DSCN0802In 2007, El Centro Hispano de Todos los Santos had moved into our first storefront.  As December approached, we began to plan how we would celebrate Christmas.  Already, a good part of our congregation was from México and Guatemala.  There was no way not to stop to celebrate the feast of “La Guadalupana”.  We hired us some Mariachis.  In a tiny plot of dirt in the middle of concrete we planted plastic roses and we made a banner of Guadalupe.  We processed down Davie Blvd for a block and half while people looked on quite confused–a woman priest, deliciously sweet acolytes, Mariachis. Then, we placed the banner in the middle of that beautiful dollar store garden of roses; we sang and prayed for a while longer and rejoiced at what we were discovering about who we were.

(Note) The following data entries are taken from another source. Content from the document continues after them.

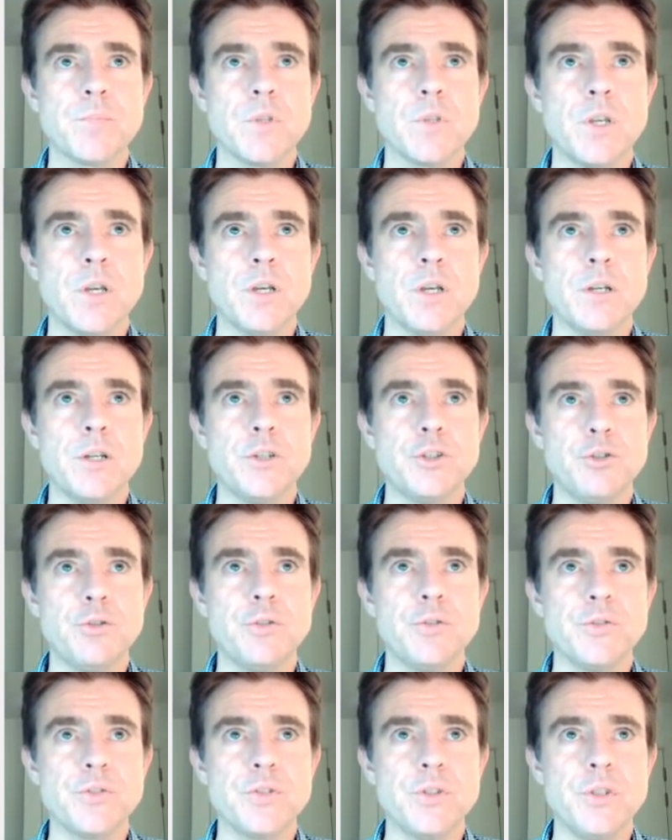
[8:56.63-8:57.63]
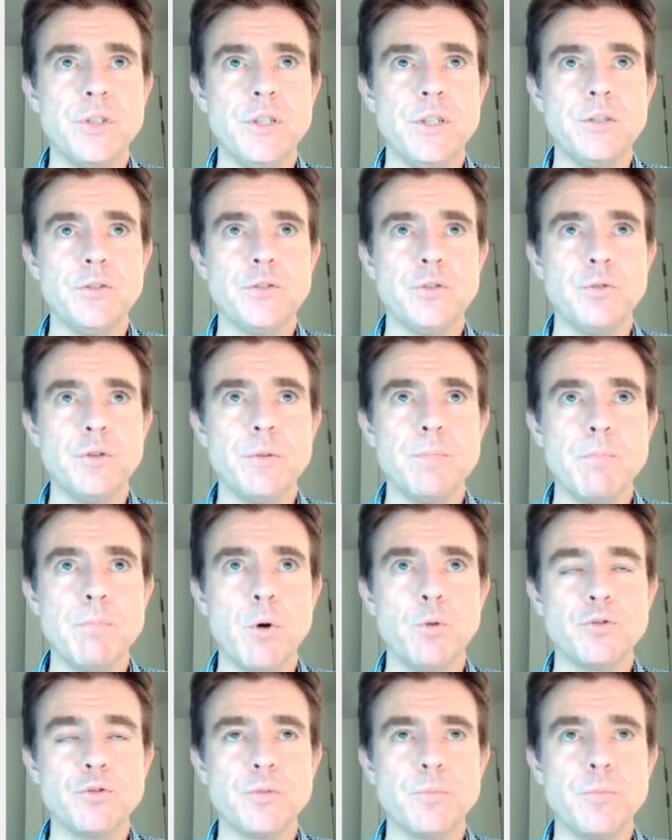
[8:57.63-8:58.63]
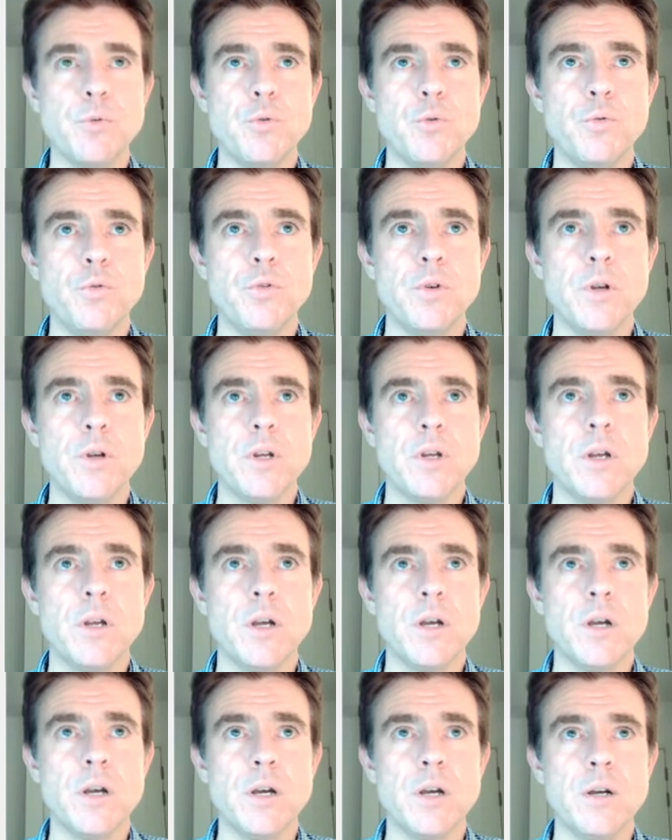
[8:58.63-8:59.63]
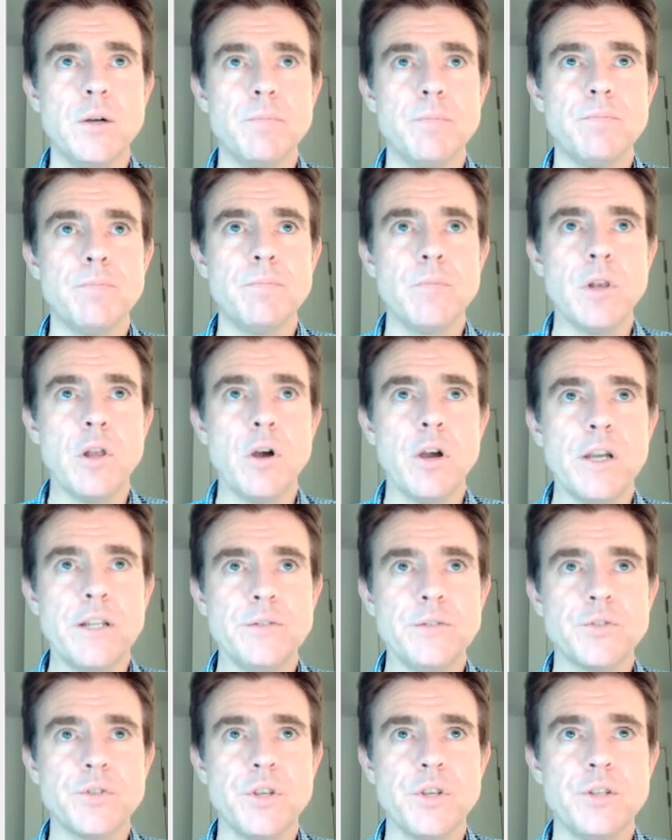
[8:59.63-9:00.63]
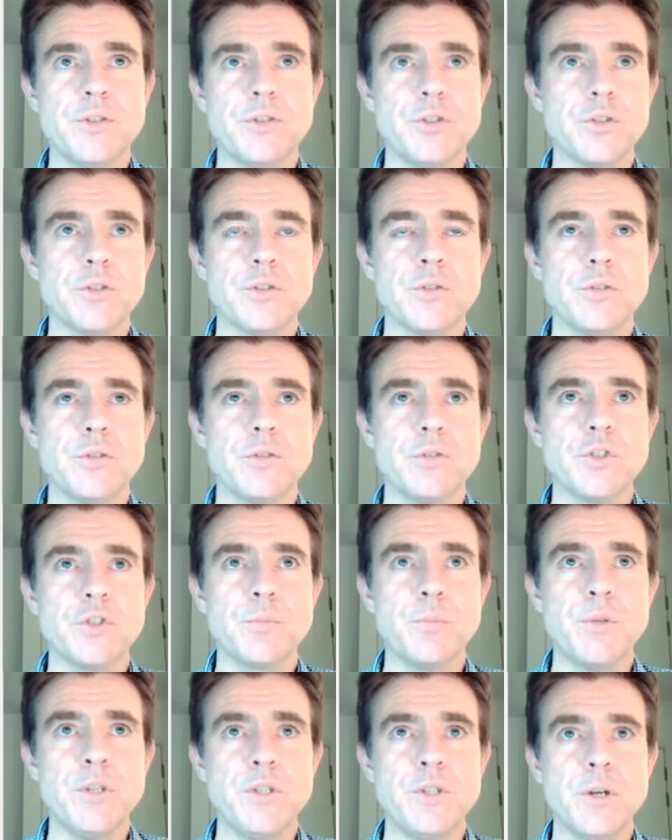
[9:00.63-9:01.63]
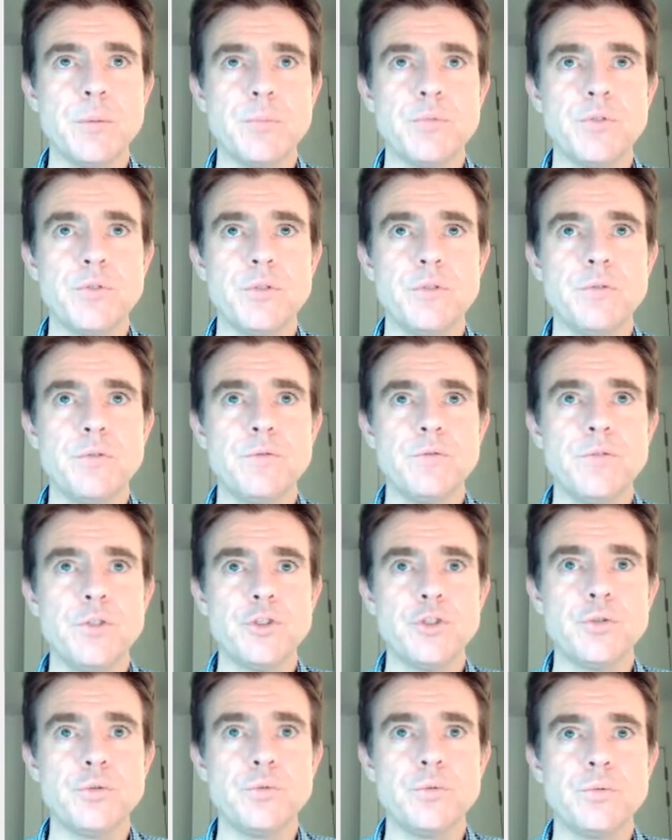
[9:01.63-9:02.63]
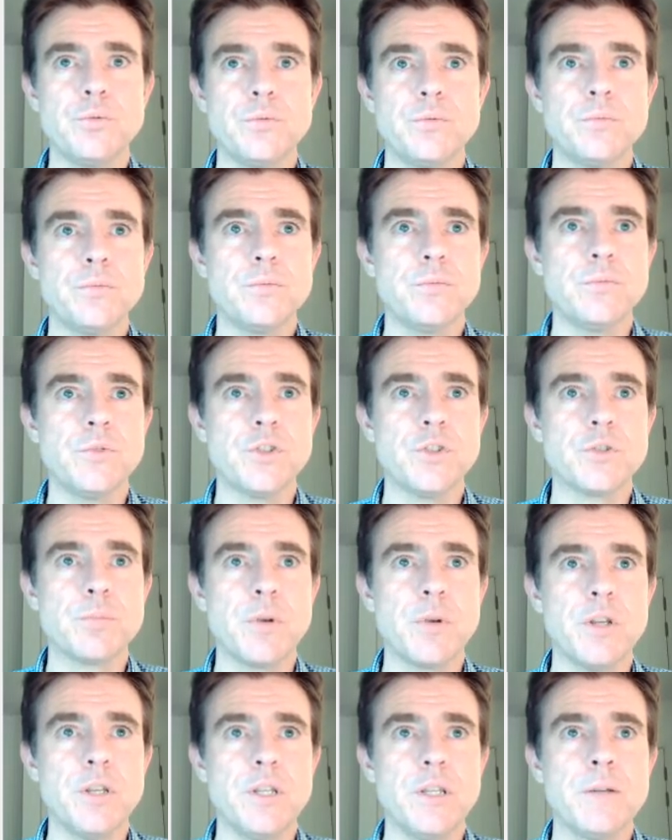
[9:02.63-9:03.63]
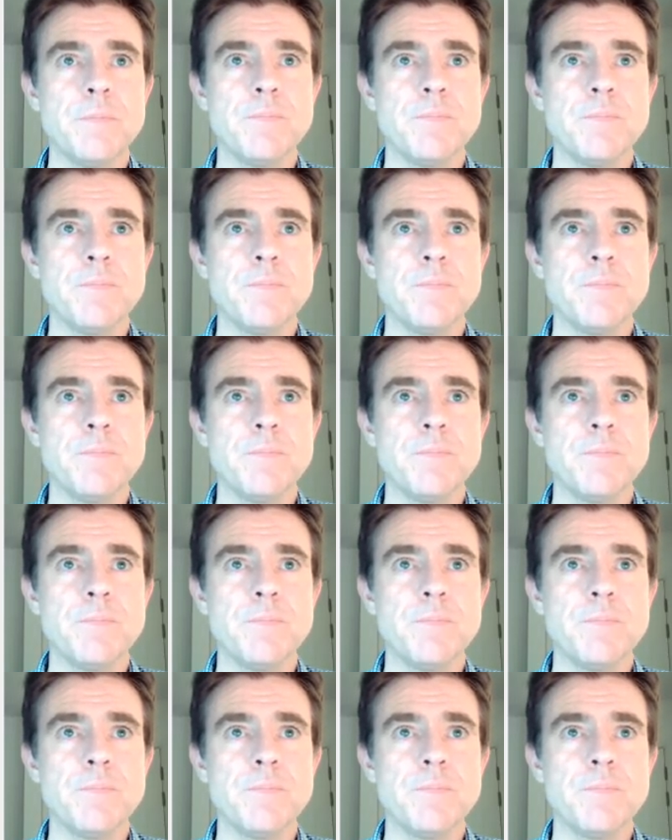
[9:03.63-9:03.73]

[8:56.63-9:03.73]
as you can see, doing multiple lines here just to speed up the visual display.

Last night found us at St Ambrose with 75 people–children, babies, members of All Saints and St Ambrose and  El Centro.  Again, we processed, and celebrated and had wonderful tamales and hot chocolate like they’re prepared in México. We are still our ragged, lovely, faithful and struggling selves.

DSCN0812The loveliest moment of the evening came when just about everyone was in the parish hall, feasting on tamales and hot chocolate the women of El Centro had prepared earlier in the day.  I was doing a few last things in the sacristy.  Unlike other years, we did not hire a group of Mariachis to play for the serenade.  Instead, two young men, relatives of one of our parishioners, came to play the music of this feast day.  Now, the two stood in front of the altar at St Ambrose, almost alone, singing their hearts out, continuing their serenade to the Guadalupana.

I haven’t quite figured out why I was so moved.  Maybe it was the simplicity.  Maybe it was because after all the words have been said and all the rites observed, there is something essential about song as our expression of faith.  Their harmony was not sophisticated but it was earnest and careful.  They were not singing for an audience, they were singing from the heart.   In the quiet of a busy evening in December, I stood for a little while and allowed myself to listen with gratitude to the voices of angels singing in the sanctuary of the little church I have been so blessed to pastor.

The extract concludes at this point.